How a facility was transformed from forlorn to fabulous by Richard McClellan
A nursing station was located in the middle of each of the two resident wings, providing a good, strategic location for that most-needed purpose, whether for a nursing home, as this property felt like, or-with a big stretch of the imagination-an assisted living residence.
Now I knew why this property had only one resident occupant at the time and why no one had wanted to put the owner out of his misery. "It's just too challenging," was, I'm sure, the opinion of many who had toured this facility. Actually, I was thinking pretty much the same thing as we finished the initial tour. All I had to do to make all this work was to add ample sums of money and a business plan that worked.
As I was shown other properties, though, I just could not forget the great setting of this property, the wonderful established neighborhood around it, the potential. Yes, but...how?
Taking our design and construction team on a follow-up tour a few days later, we started to flesh out the great possibilities for this facility to match its excellent location. However, since we are not in the museum business, renovation had to be done within the context of market demands. What impact would the upgrade have on value? Just how much would it cost to achieve the vision? And the ultimate question: Could we afford it?
With the aid of our helpful lender, Community Bank of Northern Virginia, I decided to move ahead cautiously. My initially planned renovation program was upgraded by a factor of two during the first several weeks of our study, as we became more comfortable with the property and its unique location and park-like setting. We concluded that the surrounding West End community demanded the highest quality assisted living residence and, importantly, would financially support the needed upgrades.

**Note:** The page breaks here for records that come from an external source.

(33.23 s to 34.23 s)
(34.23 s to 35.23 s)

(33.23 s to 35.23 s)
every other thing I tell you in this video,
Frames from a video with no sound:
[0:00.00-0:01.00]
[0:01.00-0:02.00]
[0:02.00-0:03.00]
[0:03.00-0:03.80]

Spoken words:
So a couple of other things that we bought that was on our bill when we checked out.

First, the exterior: The property needed an almost completely new landscape package, including trees, shrubs, new sod, and a sprinkler system. We added partial roof gables on each wing to break the long roof lines, a colonial cupola on top of the center of the building lobby, shutters on the windows, and two additional windows at the end of each wing. These windows improved the exterior fatade and added more window space and natural light to the eight units affected. We took down the existing inexpensive-looking exterior lights and replaced them with fixtures more in keeping with the overall upgrading we did on the interior.
Inside, our interior designer-my wife Barb, as it happens, president of Bibelot Interiors-went through much of the building, including the resident suites, with new carpet; a darker, more attractive shade of green (quite similar to our first Meadow Glen of Leesburg [Leesburg, Virgina]-see Design Center, October 2002). The 2' + 4' acoustic ceiling tile was replaced with attractive 2' + 2' architectural-style tile, new lighting replaced the fluorescent lights, and new wall sconces were added to the corridor walls. The walls were painted throughout, except in common areas like the dining rooms, where wallcoverings were used, as well.

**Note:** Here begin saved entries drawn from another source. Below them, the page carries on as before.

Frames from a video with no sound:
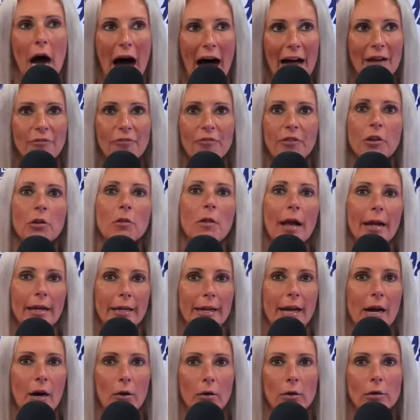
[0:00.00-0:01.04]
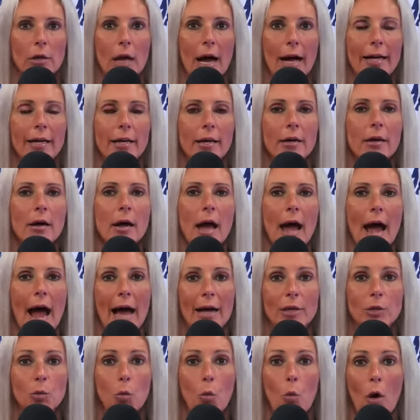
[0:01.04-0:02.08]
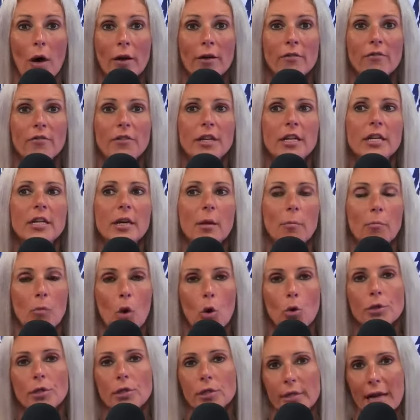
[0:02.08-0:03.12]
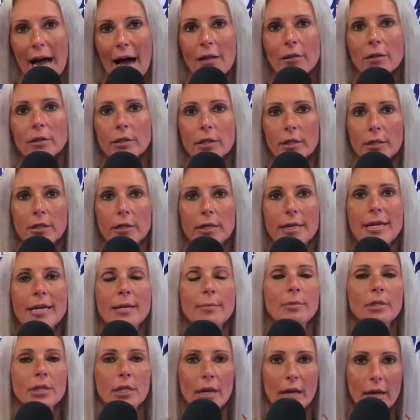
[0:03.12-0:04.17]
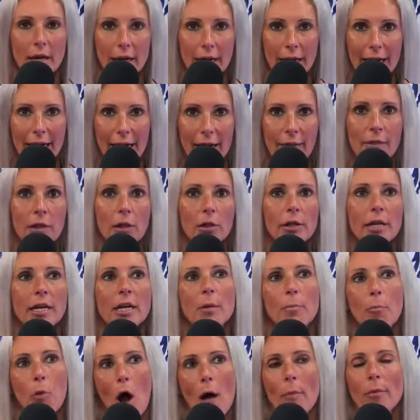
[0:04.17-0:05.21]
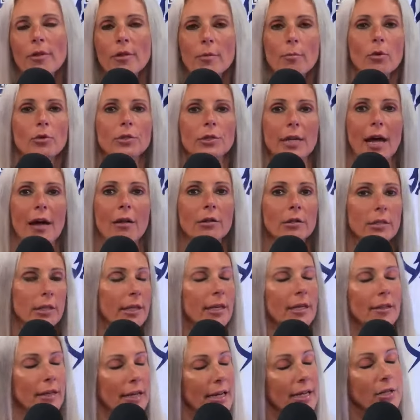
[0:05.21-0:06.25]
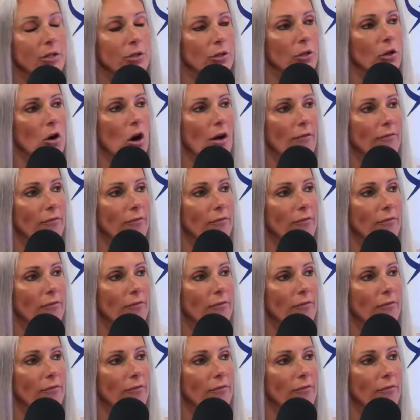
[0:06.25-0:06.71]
I feel like Carolina has one of the most talented teams in the league, probably the most talented in the Eastern Conference.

Although almost the entire building was renovated, a few major areas are worth focusing upon.
Dining room. We opened up the front wall to create a more dramatic, yet welcoming, entrance. Two glass doors with sidelights now allow a view of the dining room in the background as one enters the building. Through these double doors, one's eyes are drawn to the two decorative chandeliers that replaced the pedestrian hanging fans and light fixtures, and to the newly expanded and decorated wall in front of the kitchen. That wall was doubled in width, and the fireplace removed and replaced with a large sideboard with framed pictures above, adding to the warmth of the room.
The large size of the room was softened in scale by adding a chair rail with a dark red tone on the bottom half. Large storage closets were installed on either side of the entrance, with end walls that are angled as one enters the dining room (a facility can never have enough storage space.) Lush window treatments on both side walls enhance the feeling of an elegant dining space. Outside, we added courtyards extending beyond the covered porches, with trees, flowers, and a patio for residents to enjoy viewing as they dined.
Living rooms. The two living room areas were redefined by function and totally redecorated accordingly. One became a comfortable and inviting library, with two distinct sitting areas, each separated by enough space for privacy (figure 3). The other room is an informal, fun recreational space decorated with a tropical flair. It has a large-screen TV, two game tables, and nice sitting areas.
Porches. Each living room opens onto a large covered porch that is furnished with inviting wicker furniture. The concrete slabs were faux-painted; for example, the one off the informal media/game room resembles local brownstone. That porch also was screened and has become a popular place for residents to spend long afternoons and early evenings. The other porch was faux-painted in the gray tones of flagstone (figure 4), again with similar wicker furniture, but in this case the porch was left open to the new adjacent courtyard.
Beauty parlor. This space was transformed into a much more exciting room-a "total makeover"-with black-and-white photos of popular Hollywood actresses of the 1940s adorning the walls and the use of complimentary colors to make hair styling a fun experience (figure 5). This has proven to be a very popular locale for residents several times a week.